Die von der Arbeitgeberin gehegte Befürchtung, der von Betriebsratsseite als Beisitzer vorgesehene Herr Dr. G. habe ein erhebliches finanzielles Eigeninteresse, von der Einigungsstelle den Auftrag zur Durchführung der Ermittlung der psychischen Gesundheitsgefährdung zu erhalten, kann nicht dazu führen, dass deshalb die Zahl der von jeder Seite zu benennenden Beisitzer verringert wird. Insofern ist darauf hinzuweisen, dass entgegen der Auffassung des Betriebsrats die Betriebsparteien bei der Benennung ihrer Beisitzer zwar weitgehend, aber nicht vollständig frei sind, da Personen als Beisitzer der Einigungsstelle ausscheiden, wenn unter ihrer Mitwirkung eine ordnungsgemäße Aufgabenerfüllung der Einigungsstelle nicht zu erwarten ist (BAG 28. Mai 2014 – 7 ABR 36/12 – NZA 2014, 1213). Überdies ist es Sache der Einigungsstelle selbst festzulegen, welche Arbeitsplätze mit welchen Methoden auf welche Gefahrenursachen hin in welchem Zeitablauf untersucht werden sollen (BAG 30. September 2014 – 1 ABR 106/12 – juris).
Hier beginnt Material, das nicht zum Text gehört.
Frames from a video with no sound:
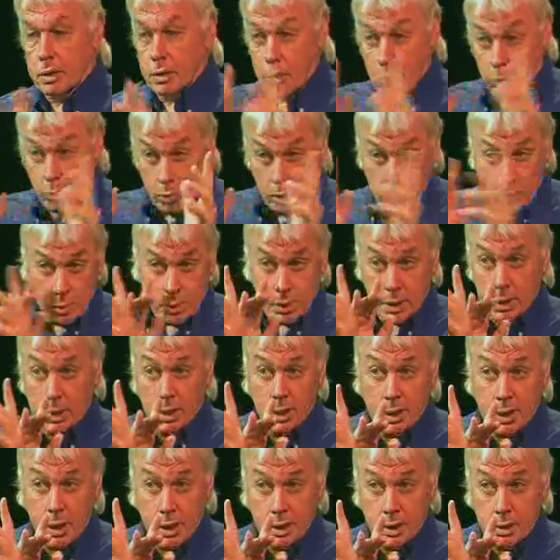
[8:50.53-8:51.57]
And on one
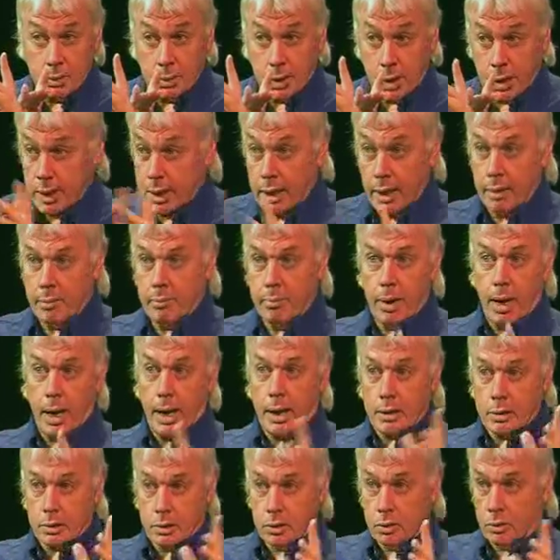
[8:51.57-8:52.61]
occasion when I came
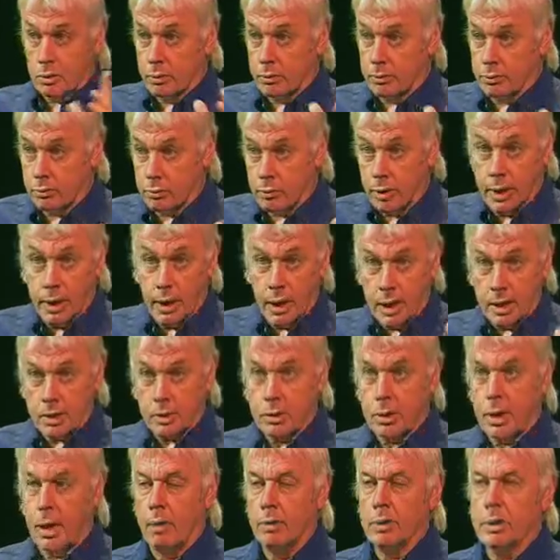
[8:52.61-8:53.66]
back and sort of
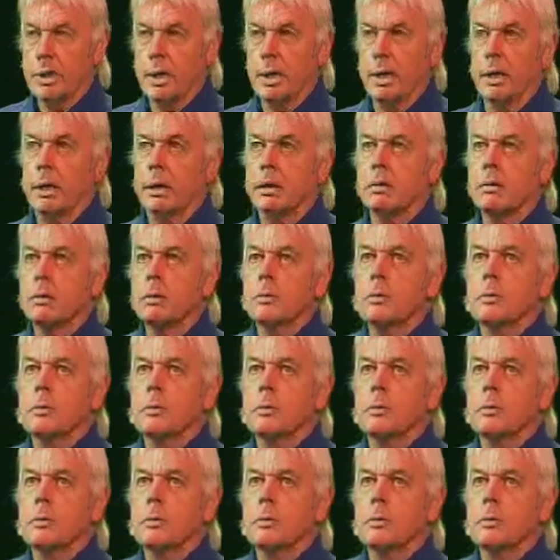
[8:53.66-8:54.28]
realized I was here,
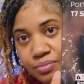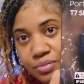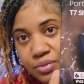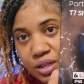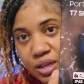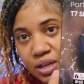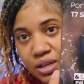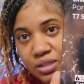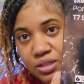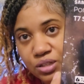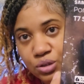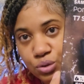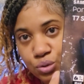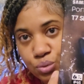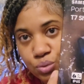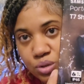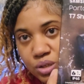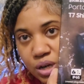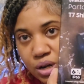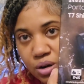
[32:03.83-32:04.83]
Okay, it's
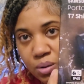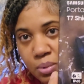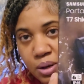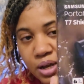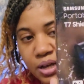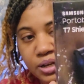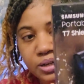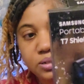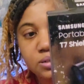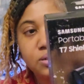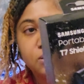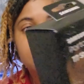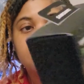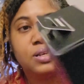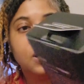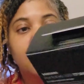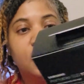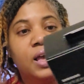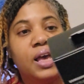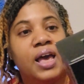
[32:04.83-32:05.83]
two terabytes
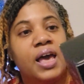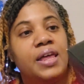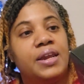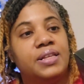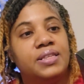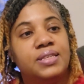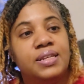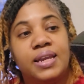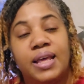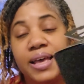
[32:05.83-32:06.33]
and it's an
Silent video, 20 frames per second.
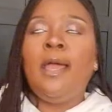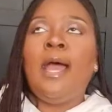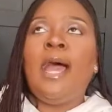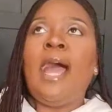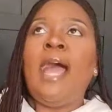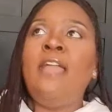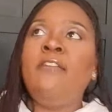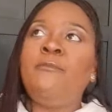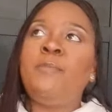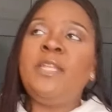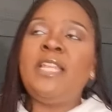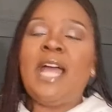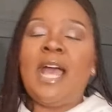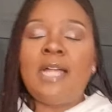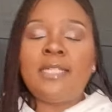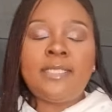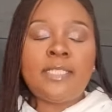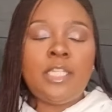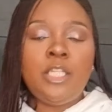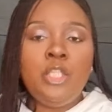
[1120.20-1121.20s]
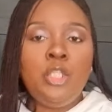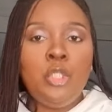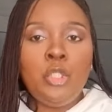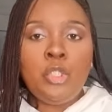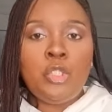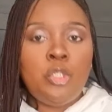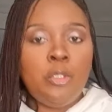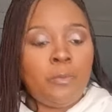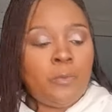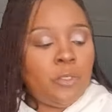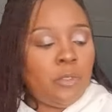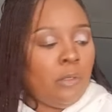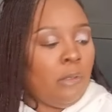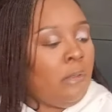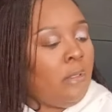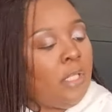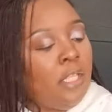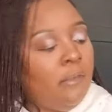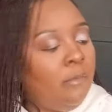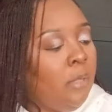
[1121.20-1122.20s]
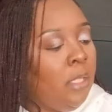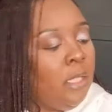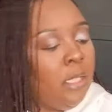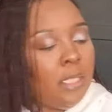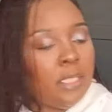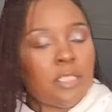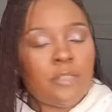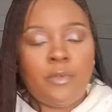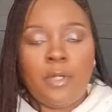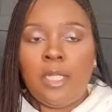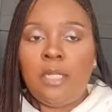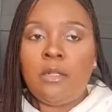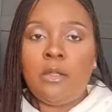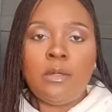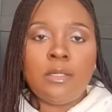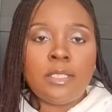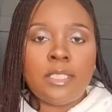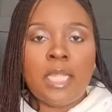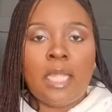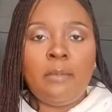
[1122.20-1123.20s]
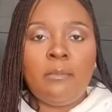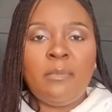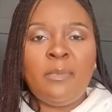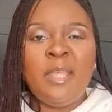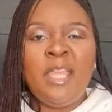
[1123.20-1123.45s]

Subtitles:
I've been asking YouTube to give me this for a long time,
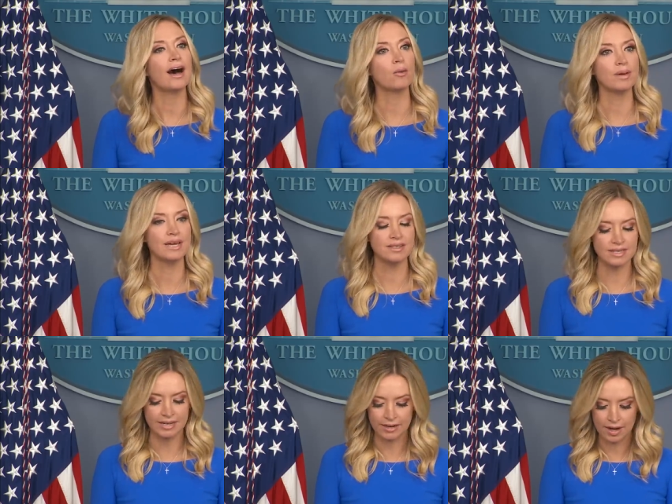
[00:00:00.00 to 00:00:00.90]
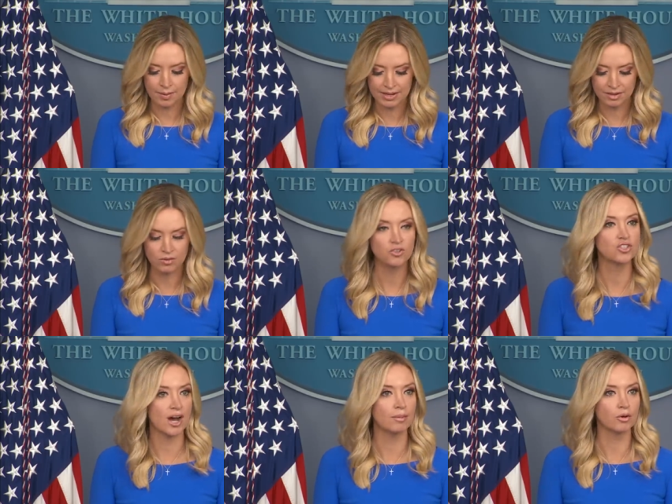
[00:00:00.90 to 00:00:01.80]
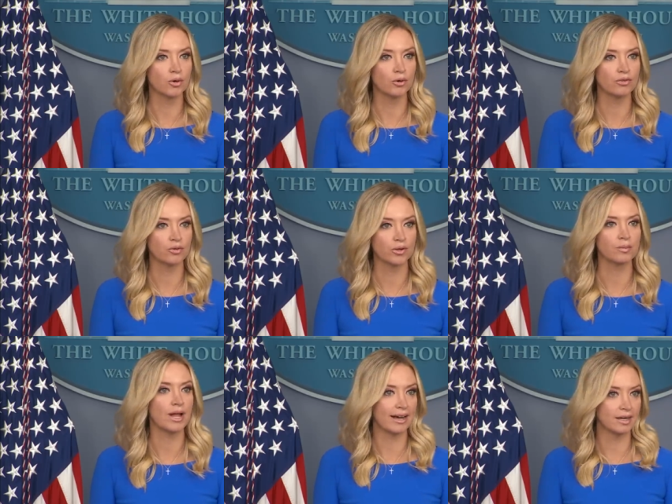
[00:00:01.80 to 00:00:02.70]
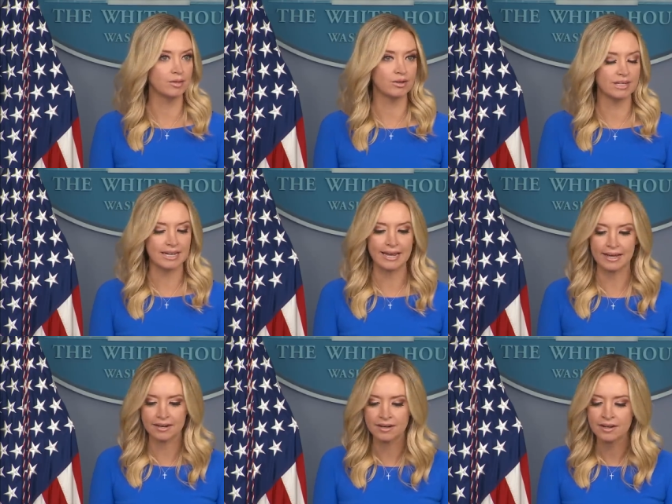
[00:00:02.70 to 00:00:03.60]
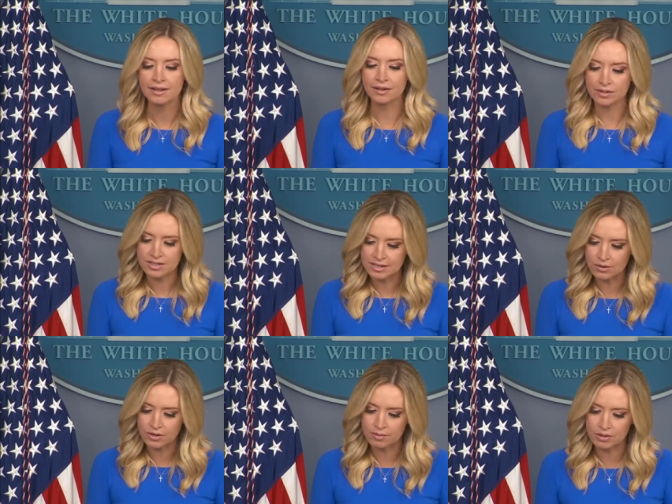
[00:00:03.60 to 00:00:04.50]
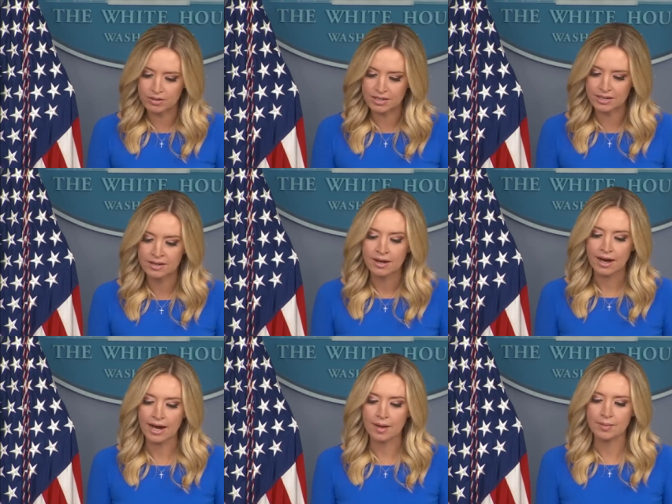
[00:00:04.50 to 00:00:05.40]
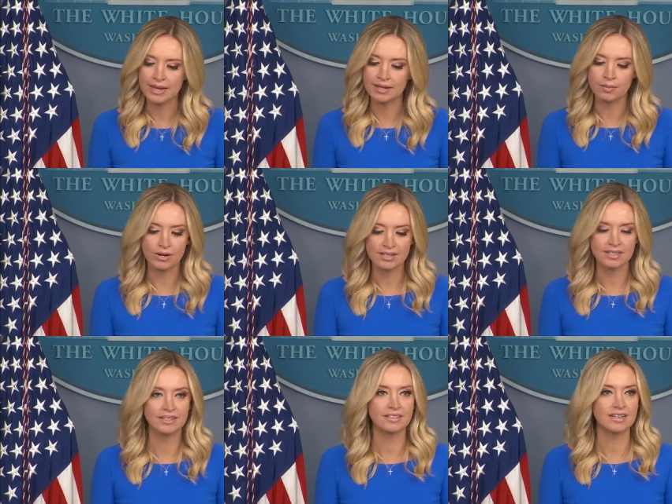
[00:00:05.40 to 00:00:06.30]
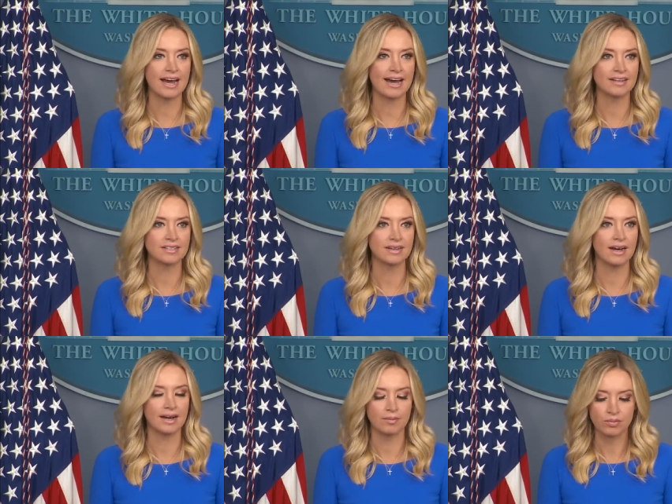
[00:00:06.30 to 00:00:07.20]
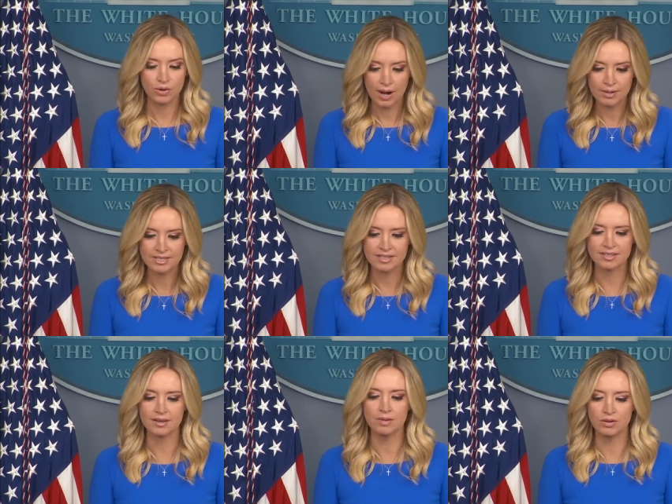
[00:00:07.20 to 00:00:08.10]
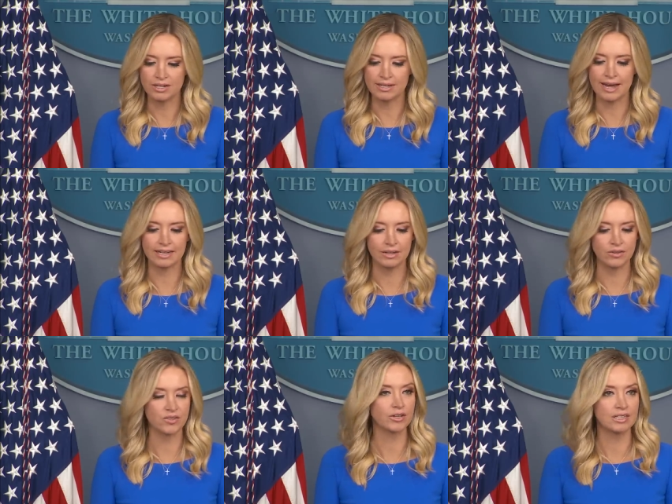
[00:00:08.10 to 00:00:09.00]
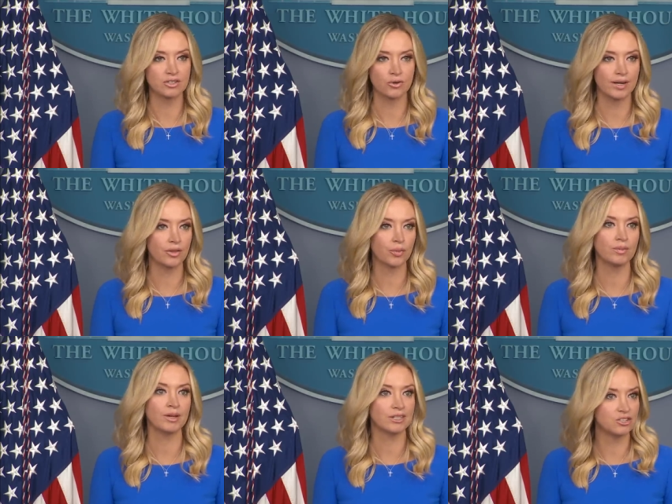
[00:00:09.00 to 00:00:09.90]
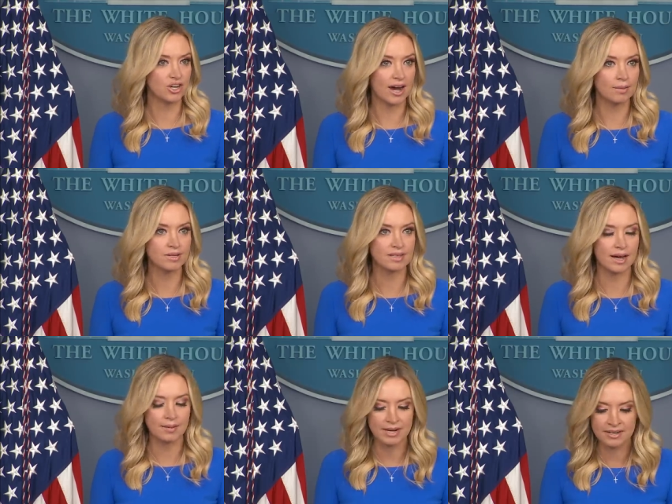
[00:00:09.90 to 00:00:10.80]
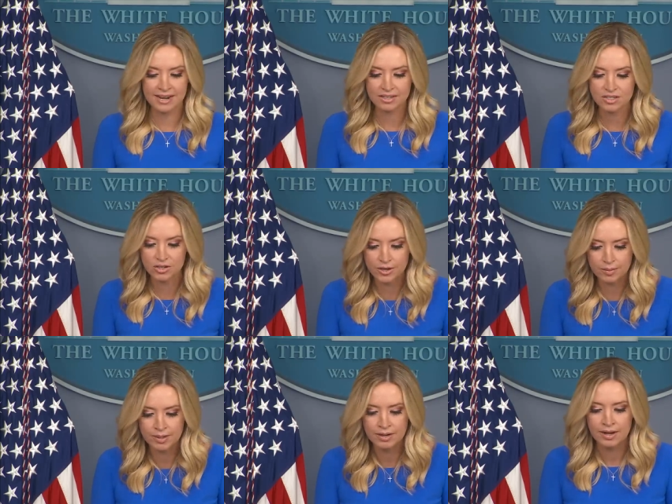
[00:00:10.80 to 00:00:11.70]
outpacing um, and job growth for the black community and the Latino community. Um, and the president has um, promised this community that he's looking to create 3 million jobs um, in the next term.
Deshalb wäre beispielsweise auch denkbar, dass die Einigungsstelle, um eine „Nähe“ zu einer der Betriebsparteien zu vermeiden, weder auf das Verfahren F. noch auf das Verfahren G. zurückgreift.

28 

Dass die Durchführung der Einigungsstelle mit drei Beisitzern je Betriebspartei die Arbeitgeberin wirtschaftlich unzumutbar belasten würde, ist nicht ersichtlich.

III.

29 

1. Diese Entscheidung ergeht gemäß § 100 Abs. 2 Satz 3 ArbGG durch den Vorsitzenden der Beschwerdekammer.

30 

2. Das Verfahren ist gemäß § 2 Abs. 2 GKG gerichtskostenfrei.